Mardini fled her home in Damascus with her sister Sarah. The Associated Press describes their journey:

"The sisters left Damascus in early August, joining a wave of Syrian refugees who lost hope of the conflict ending soon. They made their way to Lebanon and then Turkey, where they paid smugglers to take them to Greece."Their first attempt was thwarted when Turkish coastguards drove their boat back so they tried again, boarding a small inflatable dinghy at dusk. There were 20 people crowded onto the boat, all but three of whom couldn't swim. Within half an hour, the boat was taking on water."All the passengers' bags were thrown overboard in an effort to stay afloat as wind churned up the Aegean Sea. But it wasn't enough. As a last resort, Yusra, Sarah and another strong swimmer jumped into the water to give the boat more buoyancy."

They spent 3 1/2 hours in the water before reaching Lesbos. It was awful, Yusra Mardini says, and left her with a hatred for the open sea.

But it didn't destroy her love of swimming.

Mardini and her sister traveled through Macedonia, Serbia, Hungary and Austria before reaching Germany.
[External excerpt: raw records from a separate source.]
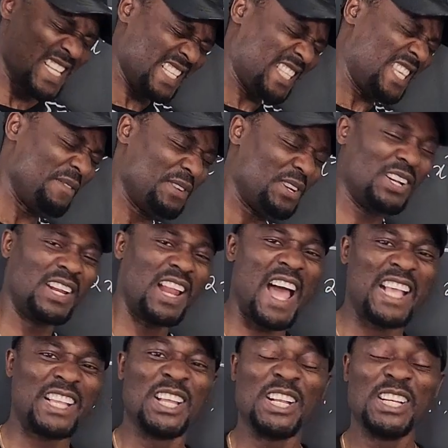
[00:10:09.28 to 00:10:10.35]
Give it a
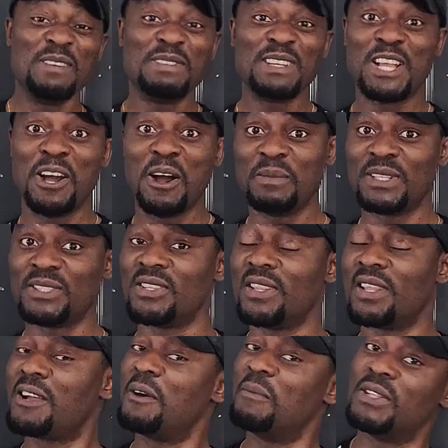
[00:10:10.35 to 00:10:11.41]
like, leave a comment in the
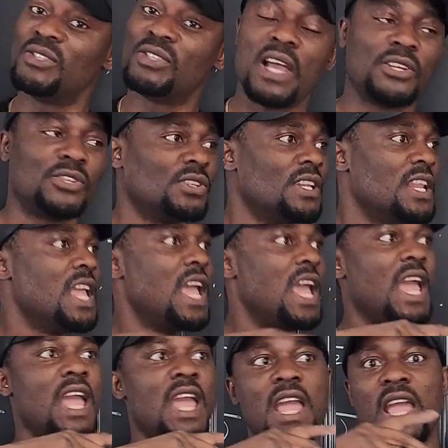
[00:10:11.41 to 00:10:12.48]
comment section
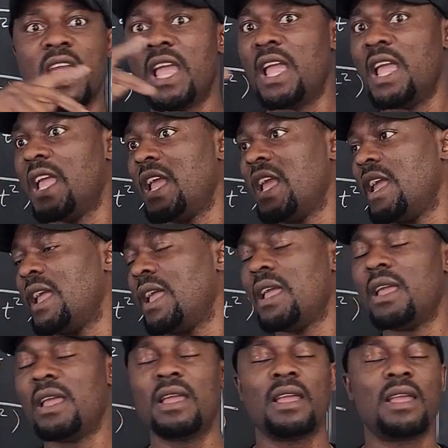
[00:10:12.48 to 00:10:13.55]

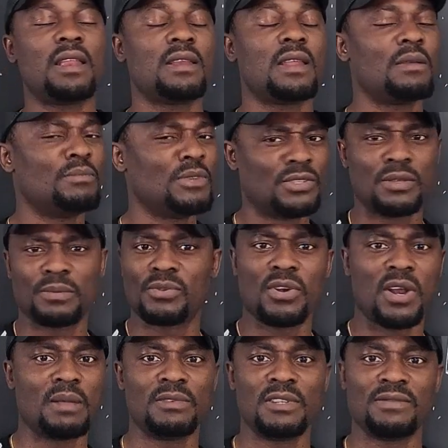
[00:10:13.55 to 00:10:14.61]
and be
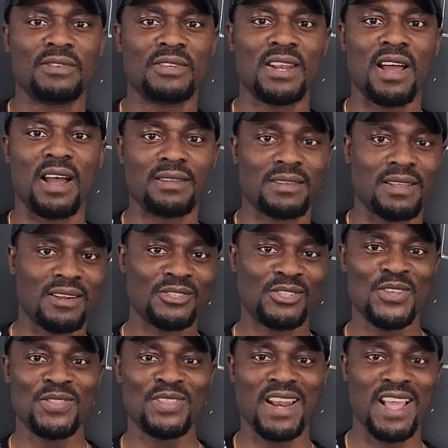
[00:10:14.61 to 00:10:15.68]
subscribed if you're not. See you
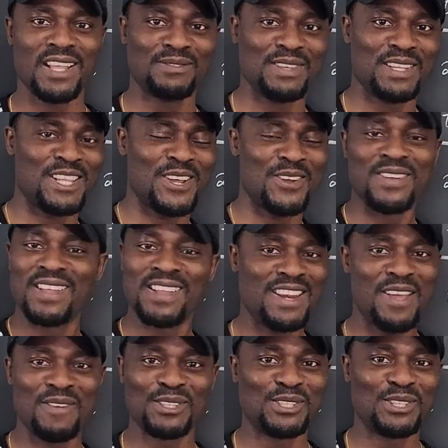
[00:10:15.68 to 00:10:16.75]
in the next video.
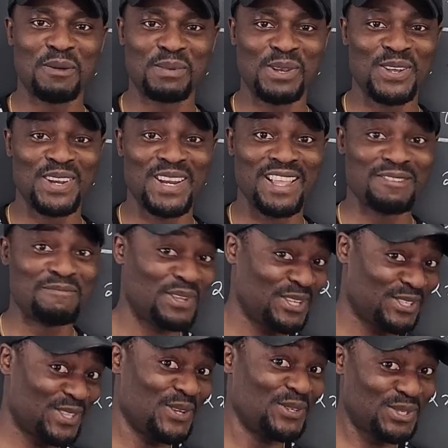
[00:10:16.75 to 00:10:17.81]
Never stop learning because
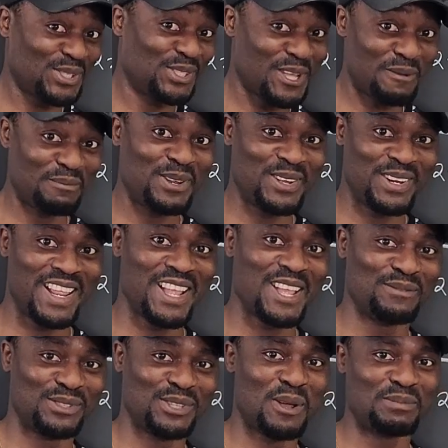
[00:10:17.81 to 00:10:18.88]
those who stop learning have
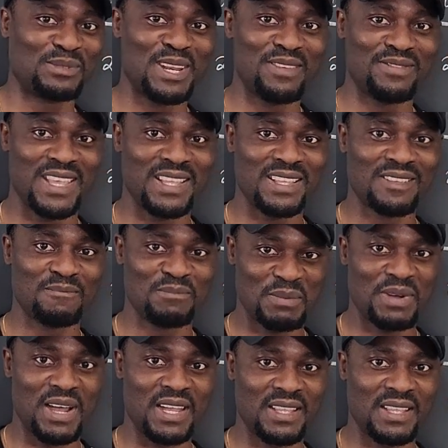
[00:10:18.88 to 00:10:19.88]
stopped living. Bye-bye.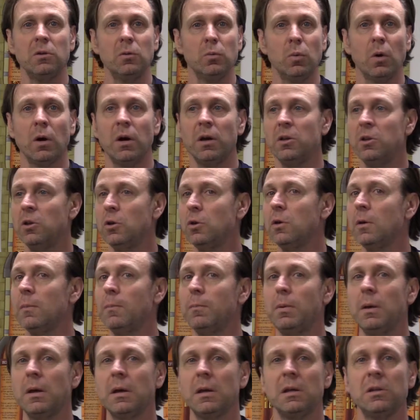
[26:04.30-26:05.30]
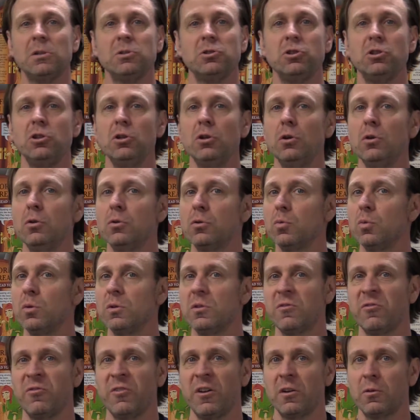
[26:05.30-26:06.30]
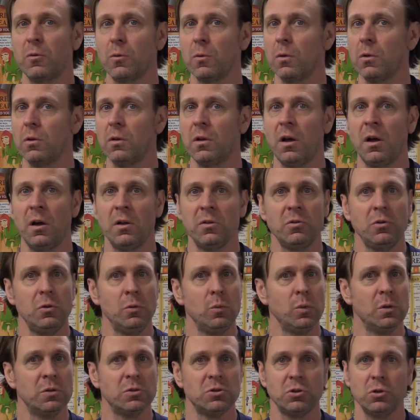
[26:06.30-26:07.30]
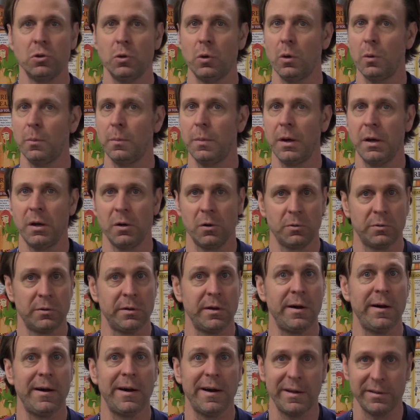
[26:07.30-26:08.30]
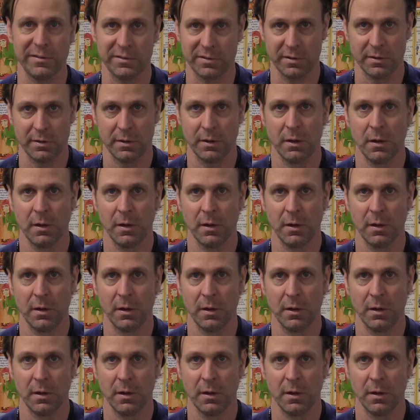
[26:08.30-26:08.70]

do what? You could pick and choose which federal laws you wish to obey or not.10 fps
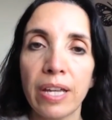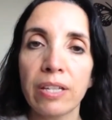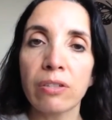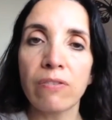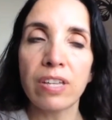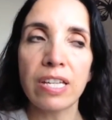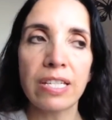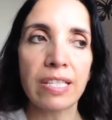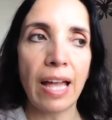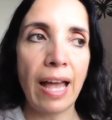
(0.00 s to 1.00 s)
days of
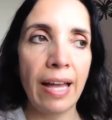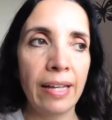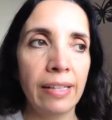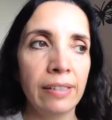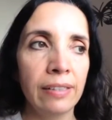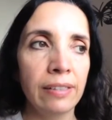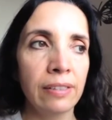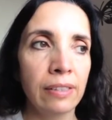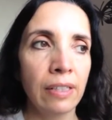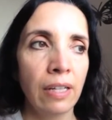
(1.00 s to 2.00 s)
this
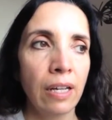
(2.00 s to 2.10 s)
and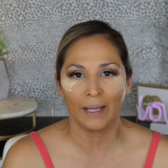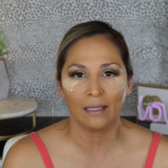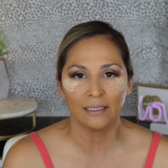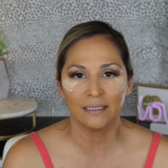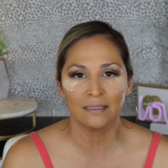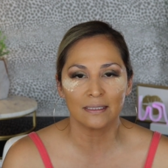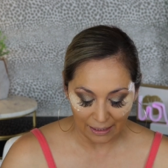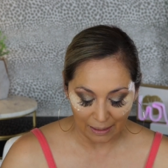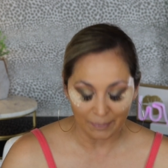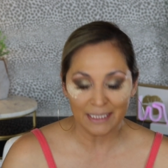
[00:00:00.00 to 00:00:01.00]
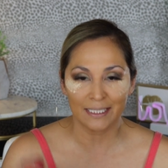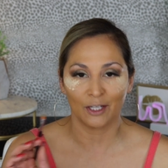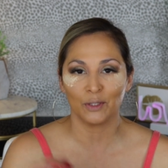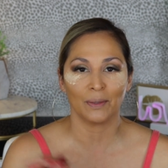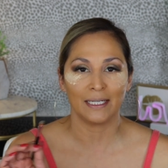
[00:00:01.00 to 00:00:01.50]
palettes and I'm gonna
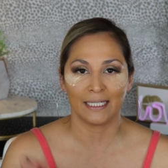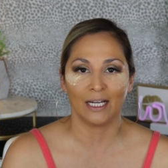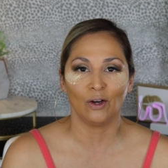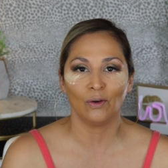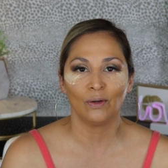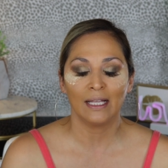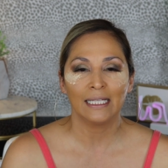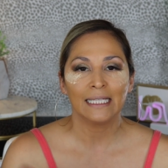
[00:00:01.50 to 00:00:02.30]
tell you right now,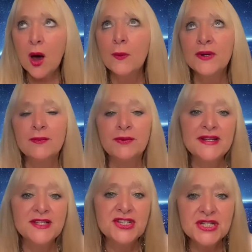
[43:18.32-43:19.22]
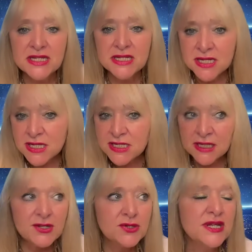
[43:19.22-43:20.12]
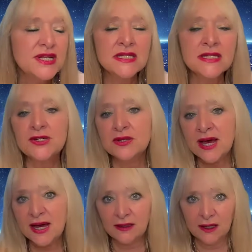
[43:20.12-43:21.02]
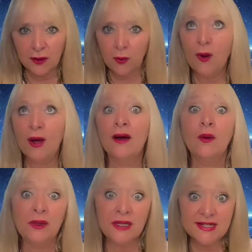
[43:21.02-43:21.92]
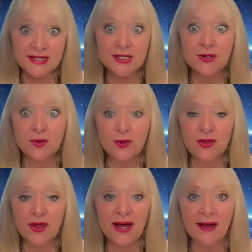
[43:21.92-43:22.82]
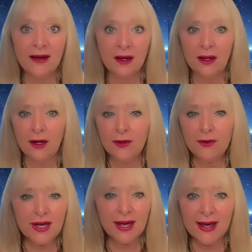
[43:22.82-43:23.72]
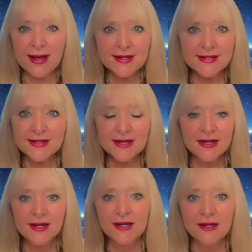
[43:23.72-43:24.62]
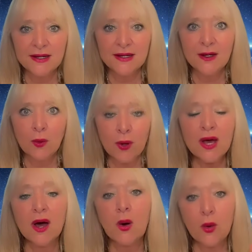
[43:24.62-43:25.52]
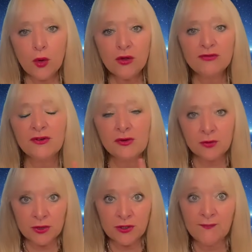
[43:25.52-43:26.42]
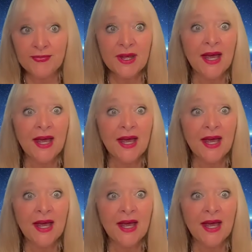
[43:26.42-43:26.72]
Oh, but I pray to Jesus and I do this and I do that. Wow, listen to all that. Who cares? We are all vulnerable.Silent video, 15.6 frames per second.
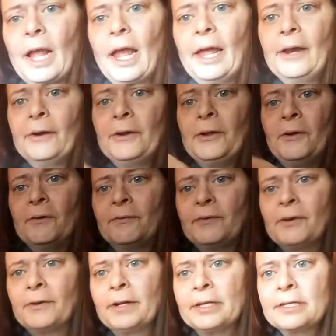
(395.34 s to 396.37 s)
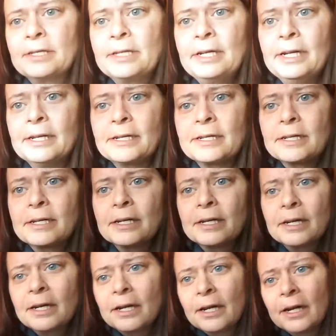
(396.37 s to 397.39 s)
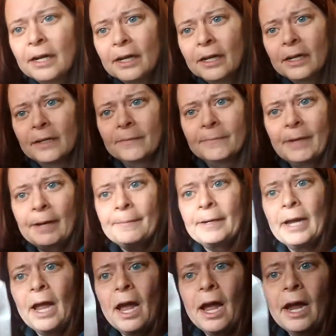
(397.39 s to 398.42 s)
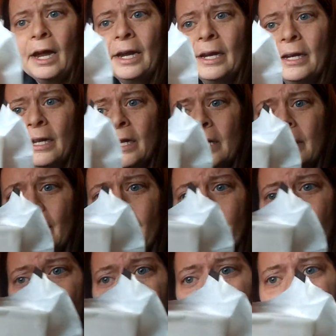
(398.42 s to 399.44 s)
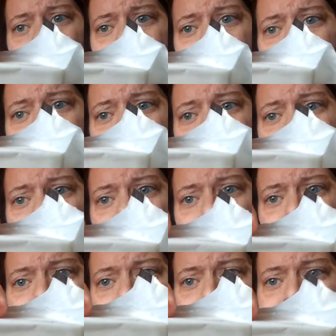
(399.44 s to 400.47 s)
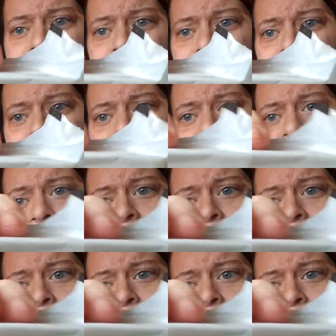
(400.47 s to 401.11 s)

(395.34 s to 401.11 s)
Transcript: I don't know if you can see it. Maybe hide. There we go. Oh, it's kind of,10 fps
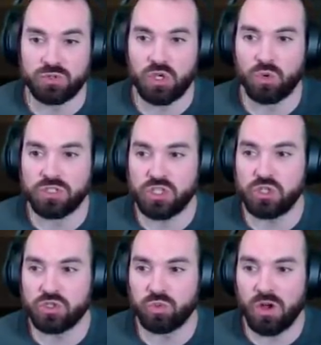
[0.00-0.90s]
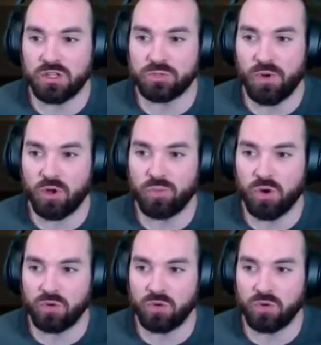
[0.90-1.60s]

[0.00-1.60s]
So we'll just use spawn point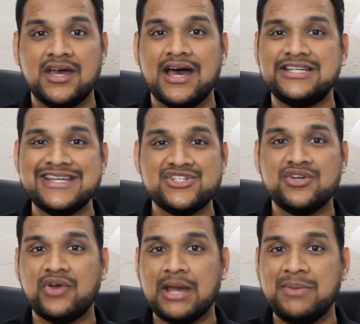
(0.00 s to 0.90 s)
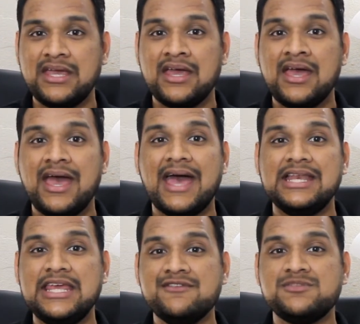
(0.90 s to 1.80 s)
attention-grabbing,
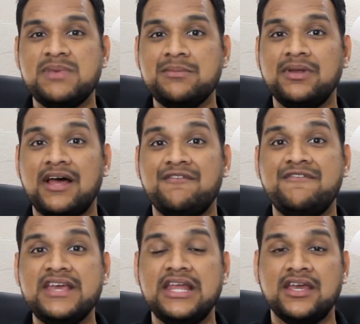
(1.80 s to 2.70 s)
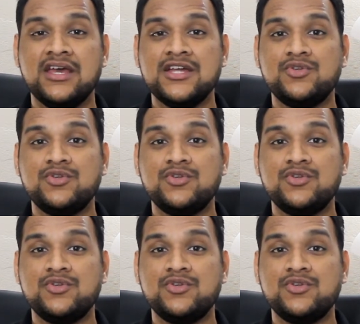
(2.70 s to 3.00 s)
and gives people a feeling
There, the two of them were connected with a local swimming club.

Mardini has been training for the past five months, hoping to qualify for the Olympics.

In the video released by the IOC, Mardini says she didn't want to sit around and cry.

"It's tough. It was really hard, for everyone, and I don't blame anyone if they cried. But sometimes you just have to move on," she says.

She's proud to be a refugee, she says: "My sister, when she wants to encourage me, says, 'Show them the refugee, what she will do.' "

But she's more focused on being an athlete.

"In the water," she says, "there is no difference if you are a refugee or a Syrian or German."